The baby-bathwater problem

We confuse the baby and the bathwater in two pervasive, important ways.  One is (feminine) beauty, and the other is sexuality.  Both involve men as the bad guy, but that’s not right, either, because the men who swim in these distorted waters also lose parts of themselves.

Beauty affects us all.  We cherish a vase, a painting, or jewelry made yesterday or thousands of years ago.  We invest billions in making ourselves more beautiful.  As Archie the cockroach (of “Archie & Mehitabel”) wrote: if the butterfly people swooned over in the elevator had been a cockroach, they would have stepped on it.  We care about and respond to beauty.  We can’t help it.  It pleases us.

That same beauty has been co-opted by romance and male preferences, right?  Men won’t look at us unless we’re nubile, have the perfect body du jour, wonderful hair, etc.  That makes some women (including me, historically) decide to ignore their own physical self.  I’m damned if I’m going to please some man, the way my male-worshipping mother did.

But the problem is the male-worship, not the beauty.  My mother mis-usedbeauty (as do millions of other women) in a power relationship.  More beauty = more power to attract.  Yes, that’s often true, but it’s about power — and not really about beauty.  Beauty becomes a tool, a means toward a pre-selected end.  Beauty is so much more than that.

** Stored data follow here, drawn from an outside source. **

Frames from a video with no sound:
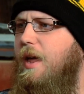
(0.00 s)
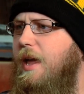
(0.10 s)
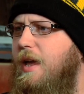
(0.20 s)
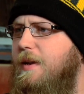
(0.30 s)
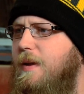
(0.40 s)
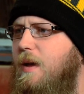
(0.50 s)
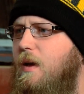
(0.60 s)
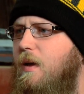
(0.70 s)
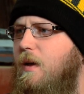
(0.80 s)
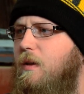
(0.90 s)
And
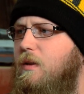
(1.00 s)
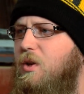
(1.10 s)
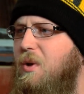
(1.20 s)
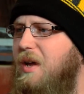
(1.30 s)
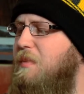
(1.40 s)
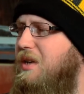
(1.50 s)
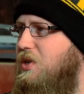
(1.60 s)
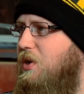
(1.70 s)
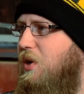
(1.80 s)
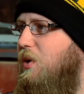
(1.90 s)
you had
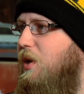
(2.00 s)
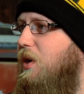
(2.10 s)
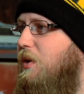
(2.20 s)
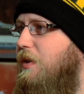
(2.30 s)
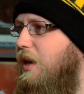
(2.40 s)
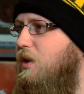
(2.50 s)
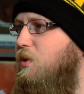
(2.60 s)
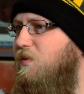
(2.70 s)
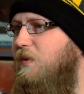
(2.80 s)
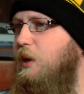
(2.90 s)
mentioned earlier that
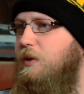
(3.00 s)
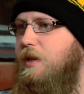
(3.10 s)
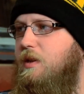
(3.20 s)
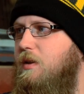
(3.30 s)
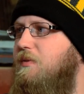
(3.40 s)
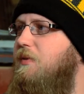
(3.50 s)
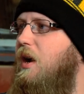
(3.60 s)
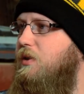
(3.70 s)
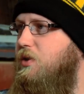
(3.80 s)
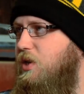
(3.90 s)
you felt that the
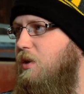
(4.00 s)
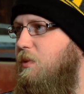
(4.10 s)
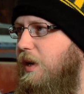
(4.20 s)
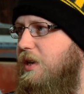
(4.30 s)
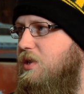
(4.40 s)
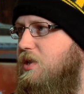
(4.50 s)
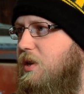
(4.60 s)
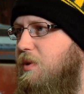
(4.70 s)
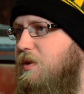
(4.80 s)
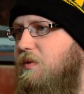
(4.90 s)
father-son
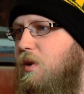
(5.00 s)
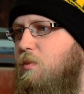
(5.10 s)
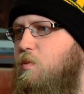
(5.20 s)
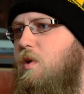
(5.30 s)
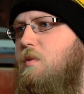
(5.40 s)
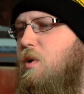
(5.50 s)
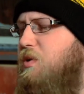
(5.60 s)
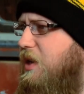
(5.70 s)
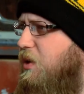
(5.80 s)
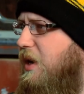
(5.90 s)
relationship in this film was one of the
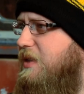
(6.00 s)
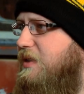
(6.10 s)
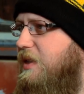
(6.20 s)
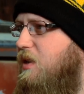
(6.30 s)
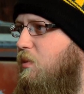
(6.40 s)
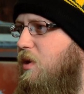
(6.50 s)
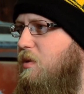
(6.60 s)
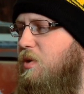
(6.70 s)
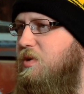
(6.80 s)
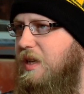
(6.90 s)
most interesting, or one of
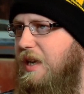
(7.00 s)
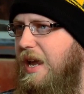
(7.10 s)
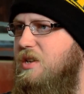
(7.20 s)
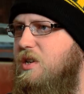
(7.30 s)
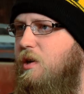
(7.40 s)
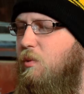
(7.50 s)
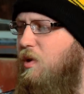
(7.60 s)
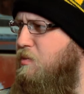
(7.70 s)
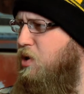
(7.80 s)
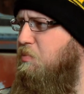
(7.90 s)
the most engaging, or one
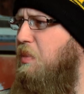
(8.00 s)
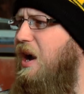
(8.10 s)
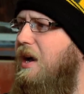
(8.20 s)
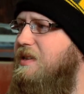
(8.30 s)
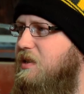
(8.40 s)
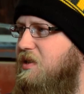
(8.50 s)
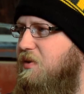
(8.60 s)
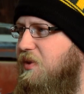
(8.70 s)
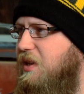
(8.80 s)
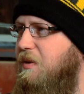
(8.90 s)
of the most
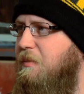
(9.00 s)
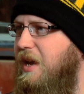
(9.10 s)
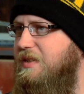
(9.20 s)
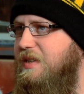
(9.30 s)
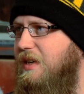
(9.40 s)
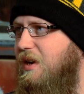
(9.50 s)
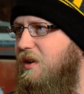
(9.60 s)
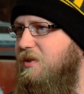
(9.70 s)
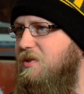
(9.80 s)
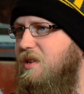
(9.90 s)
positive in the Mason
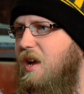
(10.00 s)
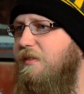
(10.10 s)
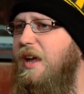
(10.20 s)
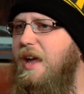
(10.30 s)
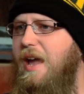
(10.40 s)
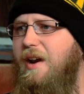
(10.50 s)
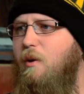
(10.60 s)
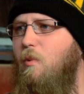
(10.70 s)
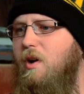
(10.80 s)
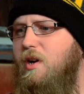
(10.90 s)
character's life. And I
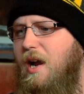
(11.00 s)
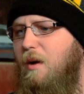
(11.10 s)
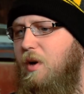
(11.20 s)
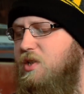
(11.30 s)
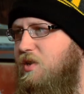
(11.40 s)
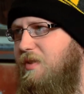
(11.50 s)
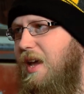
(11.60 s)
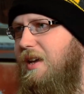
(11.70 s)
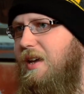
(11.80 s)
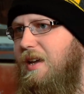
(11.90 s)
wonder how much of
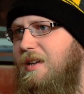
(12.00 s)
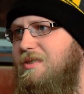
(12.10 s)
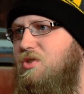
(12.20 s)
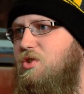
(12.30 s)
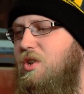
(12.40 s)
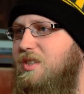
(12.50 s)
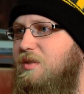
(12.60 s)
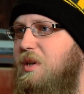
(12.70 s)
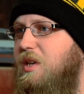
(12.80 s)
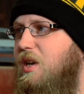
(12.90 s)
that is
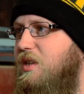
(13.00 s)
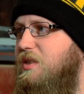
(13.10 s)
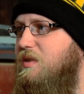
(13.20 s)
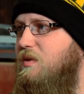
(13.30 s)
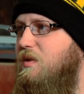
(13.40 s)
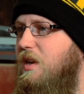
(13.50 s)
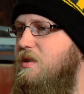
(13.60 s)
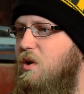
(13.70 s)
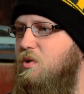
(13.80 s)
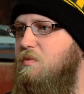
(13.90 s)
just because
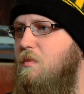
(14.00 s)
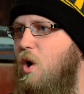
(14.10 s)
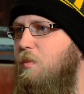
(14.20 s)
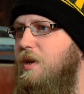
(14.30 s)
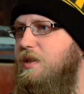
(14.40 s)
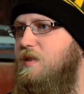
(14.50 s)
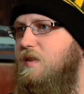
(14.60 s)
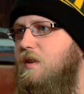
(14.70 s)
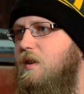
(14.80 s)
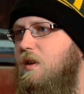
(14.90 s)
in those
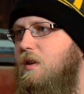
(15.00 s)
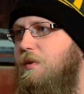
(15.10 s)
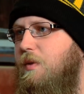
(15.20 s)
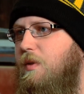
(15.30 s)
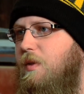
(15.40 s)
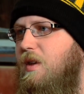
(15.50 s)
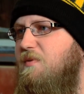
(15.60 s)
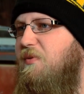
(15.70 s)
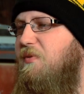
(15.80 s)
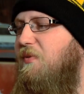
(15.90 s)
moments
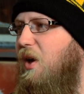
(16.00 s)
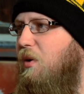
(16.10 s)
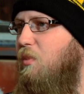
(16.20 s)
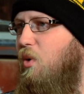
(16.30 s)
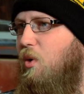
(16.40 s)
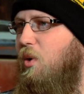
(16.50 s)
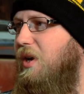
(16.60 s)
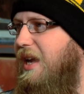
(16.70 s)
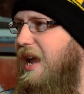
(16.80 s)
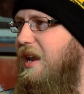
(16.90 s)
it felt more
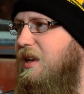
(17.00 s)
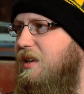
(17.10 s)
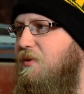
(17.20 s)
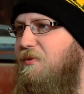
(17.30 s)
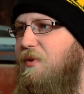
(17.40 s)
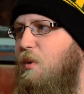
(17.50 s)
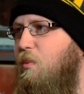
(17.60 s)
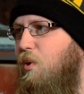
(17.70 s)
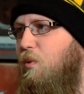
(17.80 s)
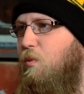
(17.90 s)
organic, it felt
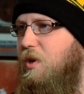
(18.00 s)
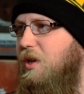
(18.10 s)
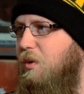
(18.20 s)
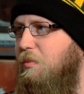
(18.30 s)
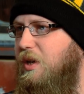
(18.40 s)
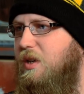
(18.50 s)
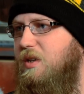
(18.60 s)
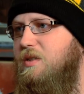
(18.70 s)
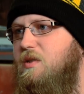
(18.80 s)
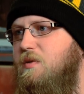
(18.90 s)
more real
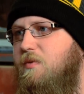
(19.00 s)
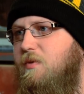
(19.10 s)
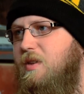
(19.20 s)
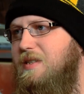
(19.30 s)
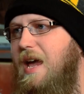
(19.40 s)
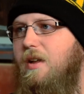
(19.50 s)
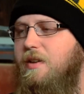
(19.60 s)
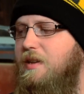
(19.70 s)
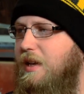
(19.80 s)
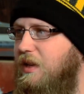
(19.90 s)
because of the
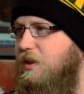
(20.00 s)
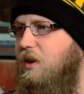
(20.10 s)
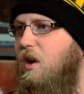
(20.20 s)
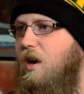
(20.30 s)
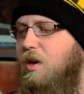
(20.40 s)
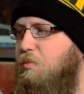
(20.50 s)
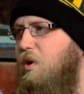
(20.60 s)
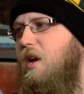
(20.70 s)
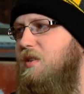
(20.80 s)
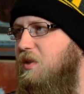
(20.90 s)
talent that Ethan Hawke
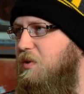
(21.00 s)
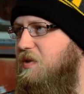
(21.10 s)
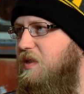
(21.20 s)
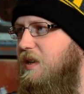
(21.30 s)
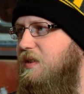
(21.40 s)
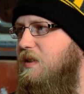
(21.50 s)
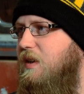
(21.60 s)
brought to those scenes.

I wish early feminism had made this distinction.  Many of us deliberately didn’t beautify ourselves, because beauty was contaminated by the historical injustice of male authority.  I want beauty back without caring whether it pleases some male.  If he likes it, or dislikes it, is peanuts compared to its real importance.

Then there’s sex, again in the realm of power.  Any female who’s been sexually exploited feels the predominance of power in a realm that should have nothing to do with power.  Sexual connection is a grand thing, celebrated by poets and other artists for centuries.  It has its own beauty, immense and profound.

I meant it when I wrote that the men suffer, too.  Men who view beauty as a commodity aren’t able to wash in its soul-restoring waters.  Men who see sex as an outlet for their own urges don’t experience the earth-centering connection of a sexually sharing relationship.  They’ve been as brainwashed as the women.  It’s a shame.  Everybody loses; even the folks who sell us ways to be more beautiful or more sexy, because their souls are corrupted.  And our culture loses, because we squander some of our richest human resources.  Look at the ugliness we create . . . .

So enjoy beauty, your beauty, the beauty of others and of the world.  It isn’t guilty or shallow or frivolous.  It’s eternal.  And if your sexuality has been exploited, take it back; it’s too precious to leave in the hands or mind of someone who doesn’t even know what he was playing with.

Beauty or sex, we need to save the baby.  Toss the dirty bathwater, but keep what matters.

P.S.  I write using the dominant male-female relationship paradigm; the same values apply regardless of gender.